Surprising Strategies: Scientists Quantify the Activity of Algal-Associated Bacteria at the Microscale

The Science

The microorganisms in a community—called a microbiome—interact in complex ways. In this project, researchers quantified the activity in the microbiome associated with tiny photosynthesizing algae. The team investigated how different members of this microbiome can process carbon and nitrogen from algal cells, then exchange some of that carbon and nitrogen back to the algae. They used isotopes and a high-resolution imaging mass spectrometer called NanoSIMS to quantify these exchanges at the level of single cells. This allowed them to identify different strategies that microbes can use in these microbiomes.

The Impact

Microscopic algae in water are responsible for roughly 50% of the photosynthesis that converts carbon dioxide from the Earth’s atmosphere into organic carbon. These organisms can be harnessed to grow as crops to produce carbon neutral biofuels or even to bury carbon. Microbes such as bacteria are mainly responsible for breaking down this algal carbon and releasing it to the atmosphere. Understanding these microbes will help scientists predict and eventually alter the flux of carbon back to the atmosphere. 

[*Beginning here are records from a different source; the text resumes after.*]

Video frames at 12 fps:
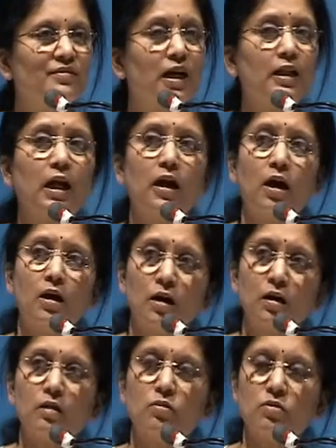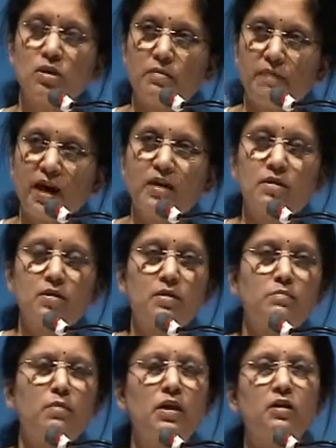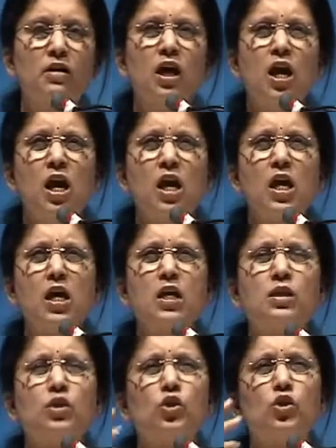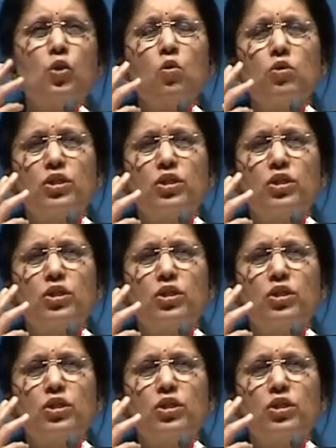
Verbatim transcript: And that uncle goes and marries his mother. He is so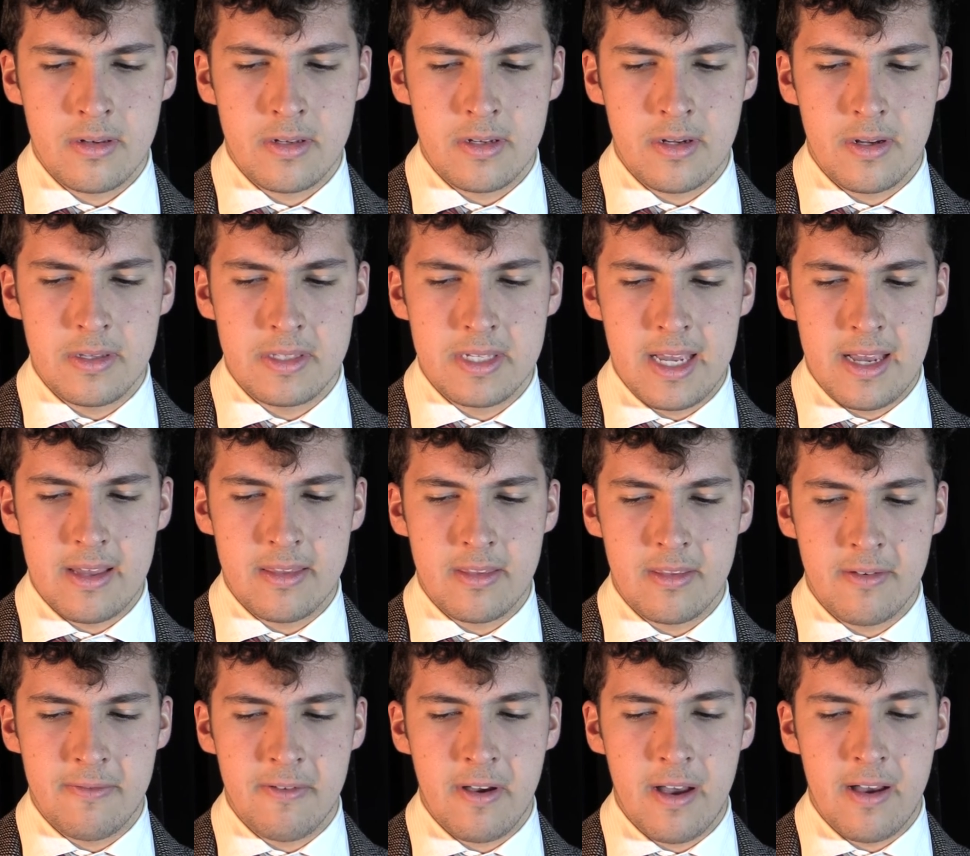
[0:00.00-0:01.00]
Turns out
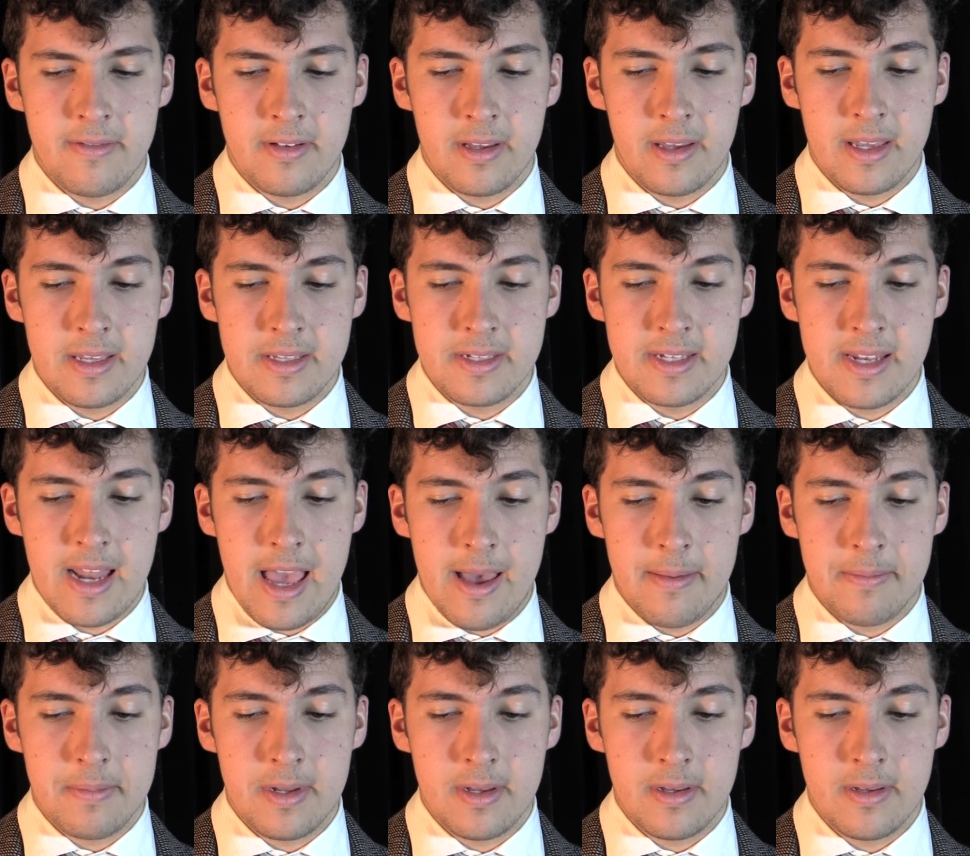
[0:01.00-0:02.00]
the father, he
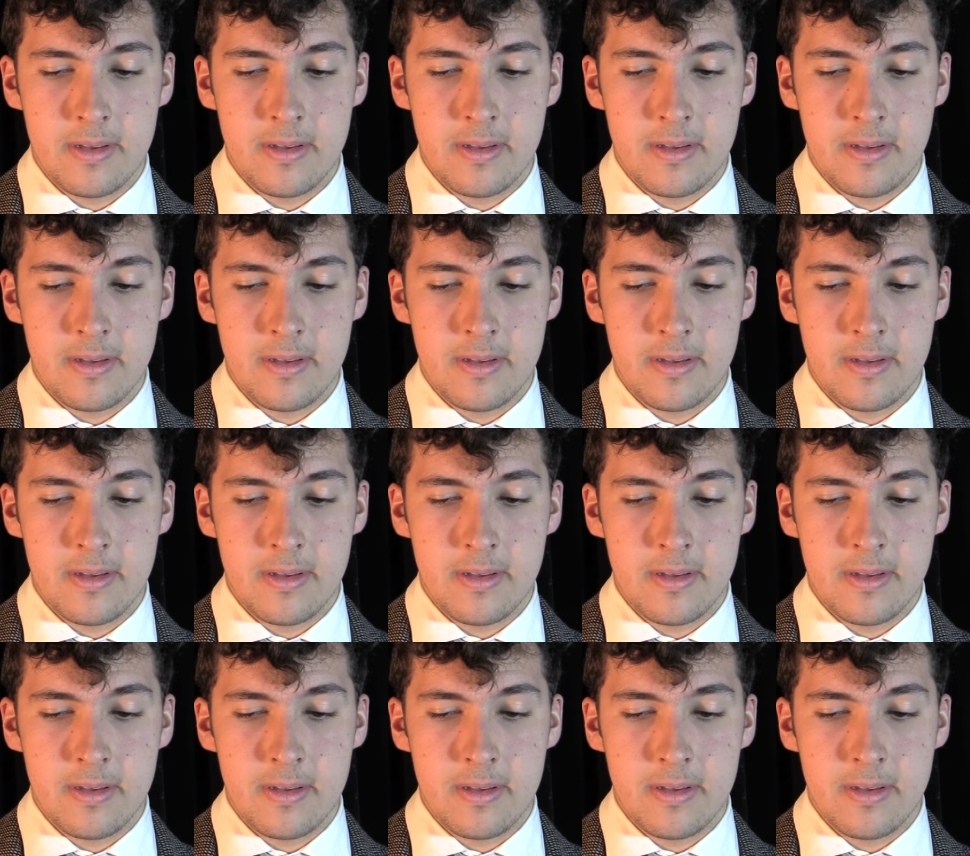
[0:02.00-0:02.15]
snapped.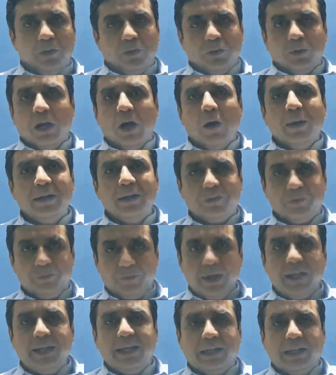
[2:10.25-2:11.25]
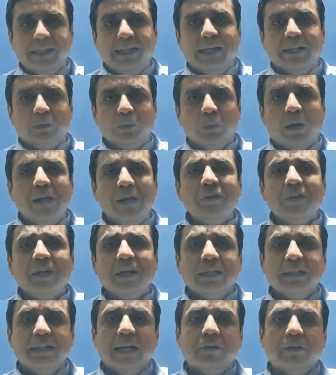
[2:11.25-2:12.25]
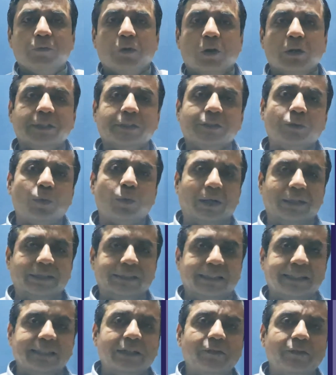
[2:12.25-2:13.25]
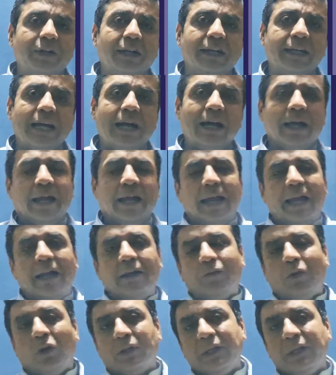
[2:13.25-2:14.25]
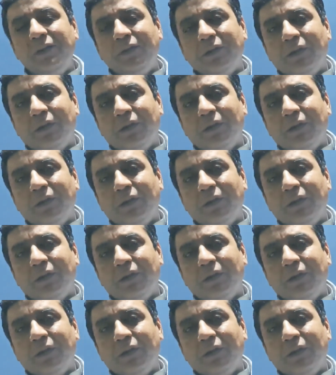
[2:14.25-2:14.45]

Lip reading: So now it's very clear to us that what is qualitative data and what is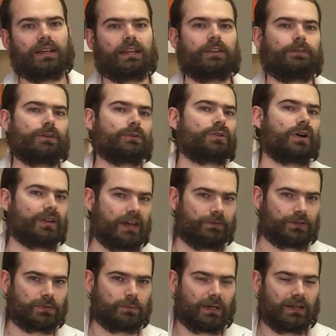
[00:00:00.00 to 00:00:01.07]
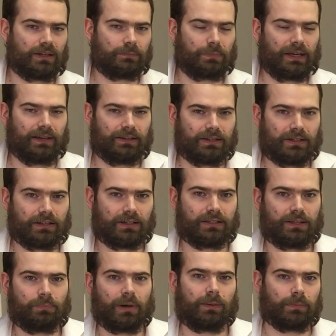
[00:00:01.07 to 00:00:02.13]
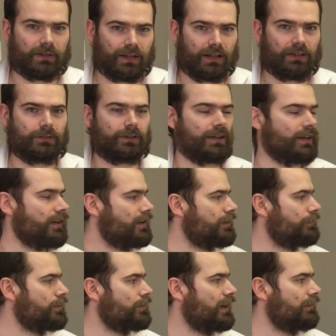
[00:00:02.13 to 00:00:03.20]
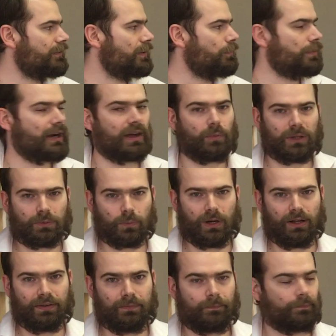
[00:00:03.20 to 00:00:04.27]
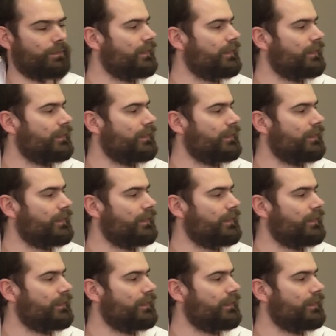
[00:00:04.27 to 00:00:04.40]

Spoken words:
If you don't have to pay the public healthcare, if you have the private one,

Bacterial remineralization of algal organic matter fuels algal growth, but scientists rarely quantify this remineralization. Consequently, researchers cannot predict whether some bacteria may provide more remineralized nutrients to algae than others. In this work, a team led by Lawrence Livermore National Laboratory with support from Pacific Northwest National Laboratory quantified bacterial incorporation of algal-derived complex dissolved organic carbon and nitrogen and algal incorporation of remineralized carbon and nitrogen. They examined this in 15 bacterial co-cultures growing with the diatom Phaeodactylum tricornutum at the single-cell level using isotope tracing and NanoSIMS. They found unexpected strain-to-strain and cell-to-cell variability in net carbon and nitrogen incorporation, including non-ubiquitous complex organic nitrogen utilization and remineralization. 

The researchers then used these data to identify three distinct functional guilds of metabolic interactions. They termed these guilds macromolecule remineralizers, macromolecule users, and small-molecule users, the latter exhibiting efficient growth under low carbon availability. These functional guilds were not linked to evolutionary history and could not be elucidated strictly from metabolic capacity as predicted by comparative genomics. This highlights the need for direct activity-based measurements in ecological studies of microbial metabolic interactions.


This work was funded by the Department of Energy Office of Science, Division of Biological and Environmental Research, Genomic Sciences Program under the microBiospheres Scientific Focus Area.